Es war im Jahr 1915, als ein Motorradfahrer mit Namen Erwin G. Baker Schlagzeilen machten, indem er die USA von Küste zu Küste in elf Tagen mit seinem Motorrad durchquerte und von Wegen wie frisch gepflügter Acker berichtete. Danach wurde der Ruf nach einer durchgehenden befestigten Verbindung zwischen Ost und West immer lauter. Auch der zunehmende Autoverkehr tat sein Übrigstes und so beschloss man im Jahr 1926 die symbolträchtige Straße unter dem Namen „US Highway 66“ zu bauen. Zunächst wurden nur 800 Meter asphaltiert, im Jahr 1928 wurde die Asphaltierung beendet.

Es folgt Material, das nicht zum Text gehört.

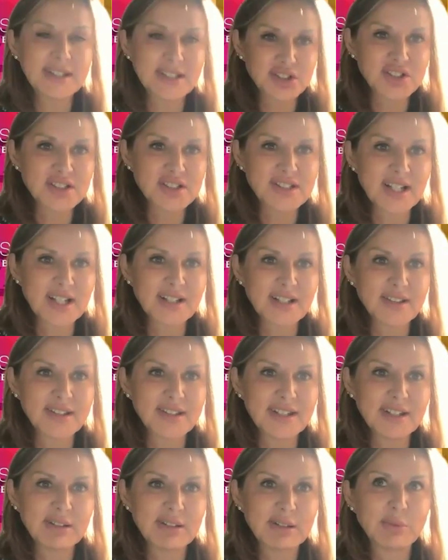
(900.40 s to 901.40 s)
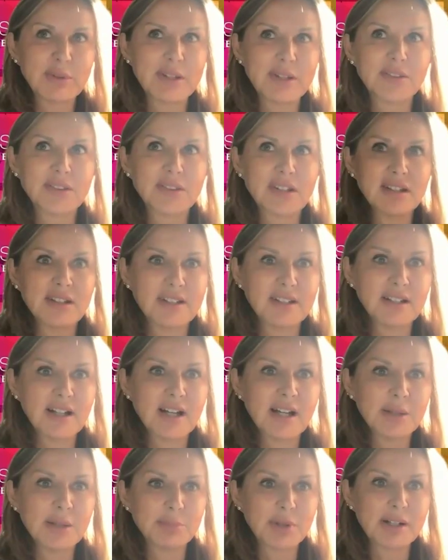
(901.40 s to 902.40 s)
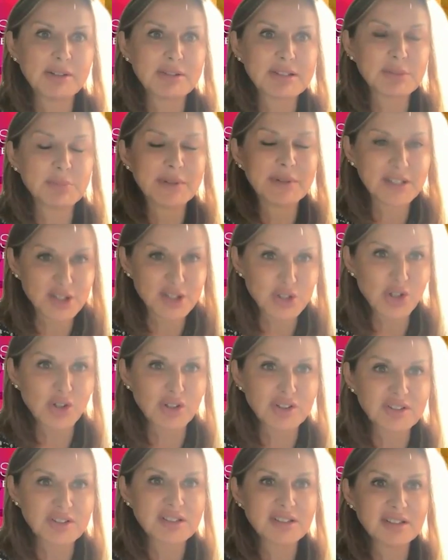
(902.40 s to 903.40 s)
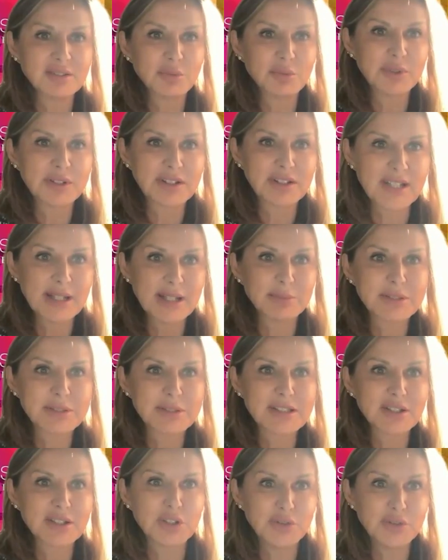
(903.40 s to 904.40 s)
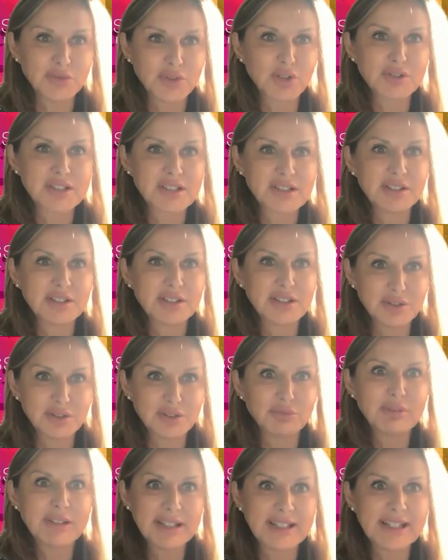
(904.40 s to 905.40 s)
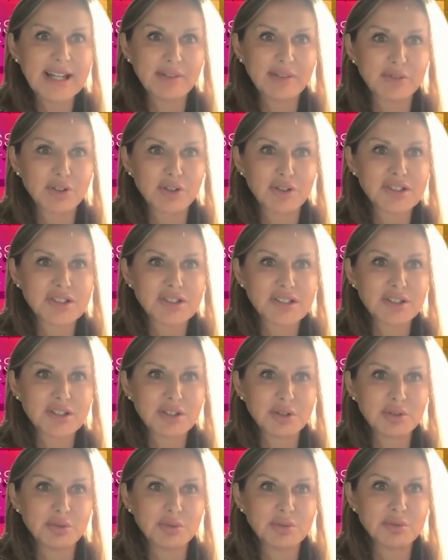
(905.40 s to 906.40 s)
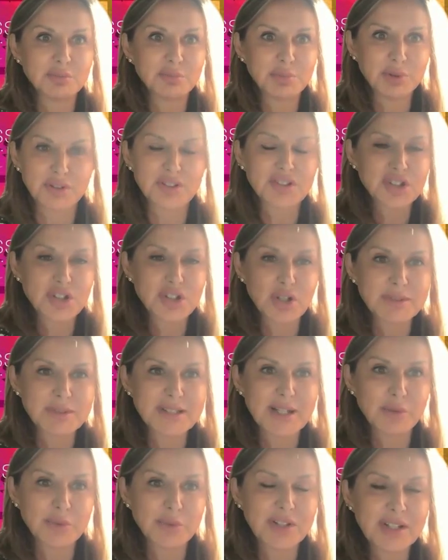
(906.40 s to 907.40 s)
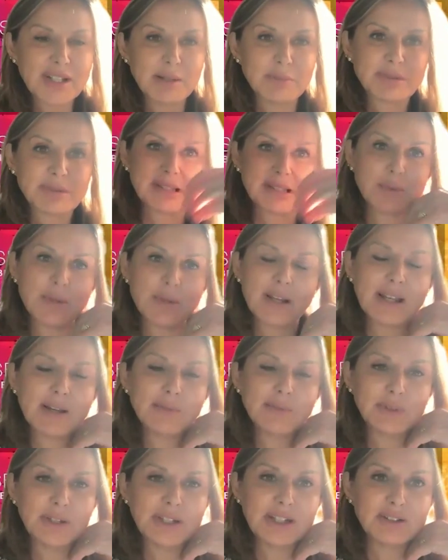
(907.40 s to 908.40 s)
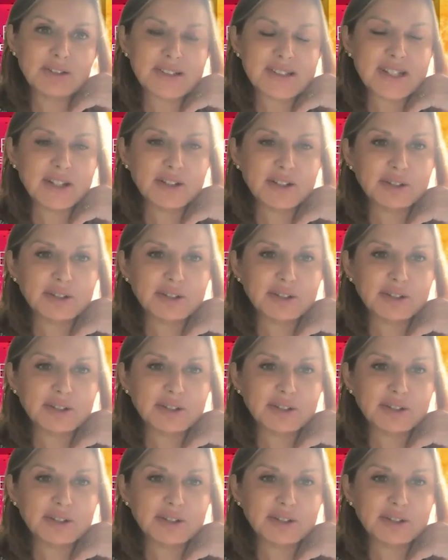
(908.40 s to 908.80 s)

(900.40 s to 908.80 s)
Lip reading: it's just colour theory with eyebrows, but it's not. With lips, you really have got to pull the stops out with lips as well, haven't you? So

Trotz des späteren Niedergangs der alten kurvenreichen Route 66 im Jahr 1956 ist die Strecke zu einem Mythos geworden wie keine andere Landstraße der Welt. Bereits Ende der 1930er Jahre spielten John Ford und Henry Fonda die Hauptrollen im ersten Roadmovie, der die Route 66 auch bei allen bekannt machte, der nie auf ihr reisen durfte. „Früchte des Zorns“ wurde 1941 mit zwei Oscars prämiert und verhalf der Route 66 erstmals zu einem Kultstatus. Viele weitere Roadmovies folgten. Der bekannteste Film dieser Art ist wohl „Easy Rider“

Im Jahr 1946 komponierte der bis dahin unbekannte Musiker Bobby Troup den Welthit „Get your kicks on Route 66“, den neben Nat King Cole weitere Künstler wie Chuck Berry, die Rolling Stones sowie Depeche Mode coverten.

Der Mythos lebt weiter

Die alte Route 66 zu bereisen ist der Traum vieler Abenteurer, die sich den Hauch von Easy Rider um die Nase wehen lassen wollen. Und so beschloss die „Route 66 Association“, im Jahr 1987, die Orte am alten Streckenverlauf durch Souvenirläden und Restaurants wieder attraktiv zu machen und den Traum von Freiheit, Abenteuer und Aufbruchstimmung wieder aufleben zu lassen. Nicht nur Nostalgiker pilgern seither zu Amerikas einstiger Hauptstraße.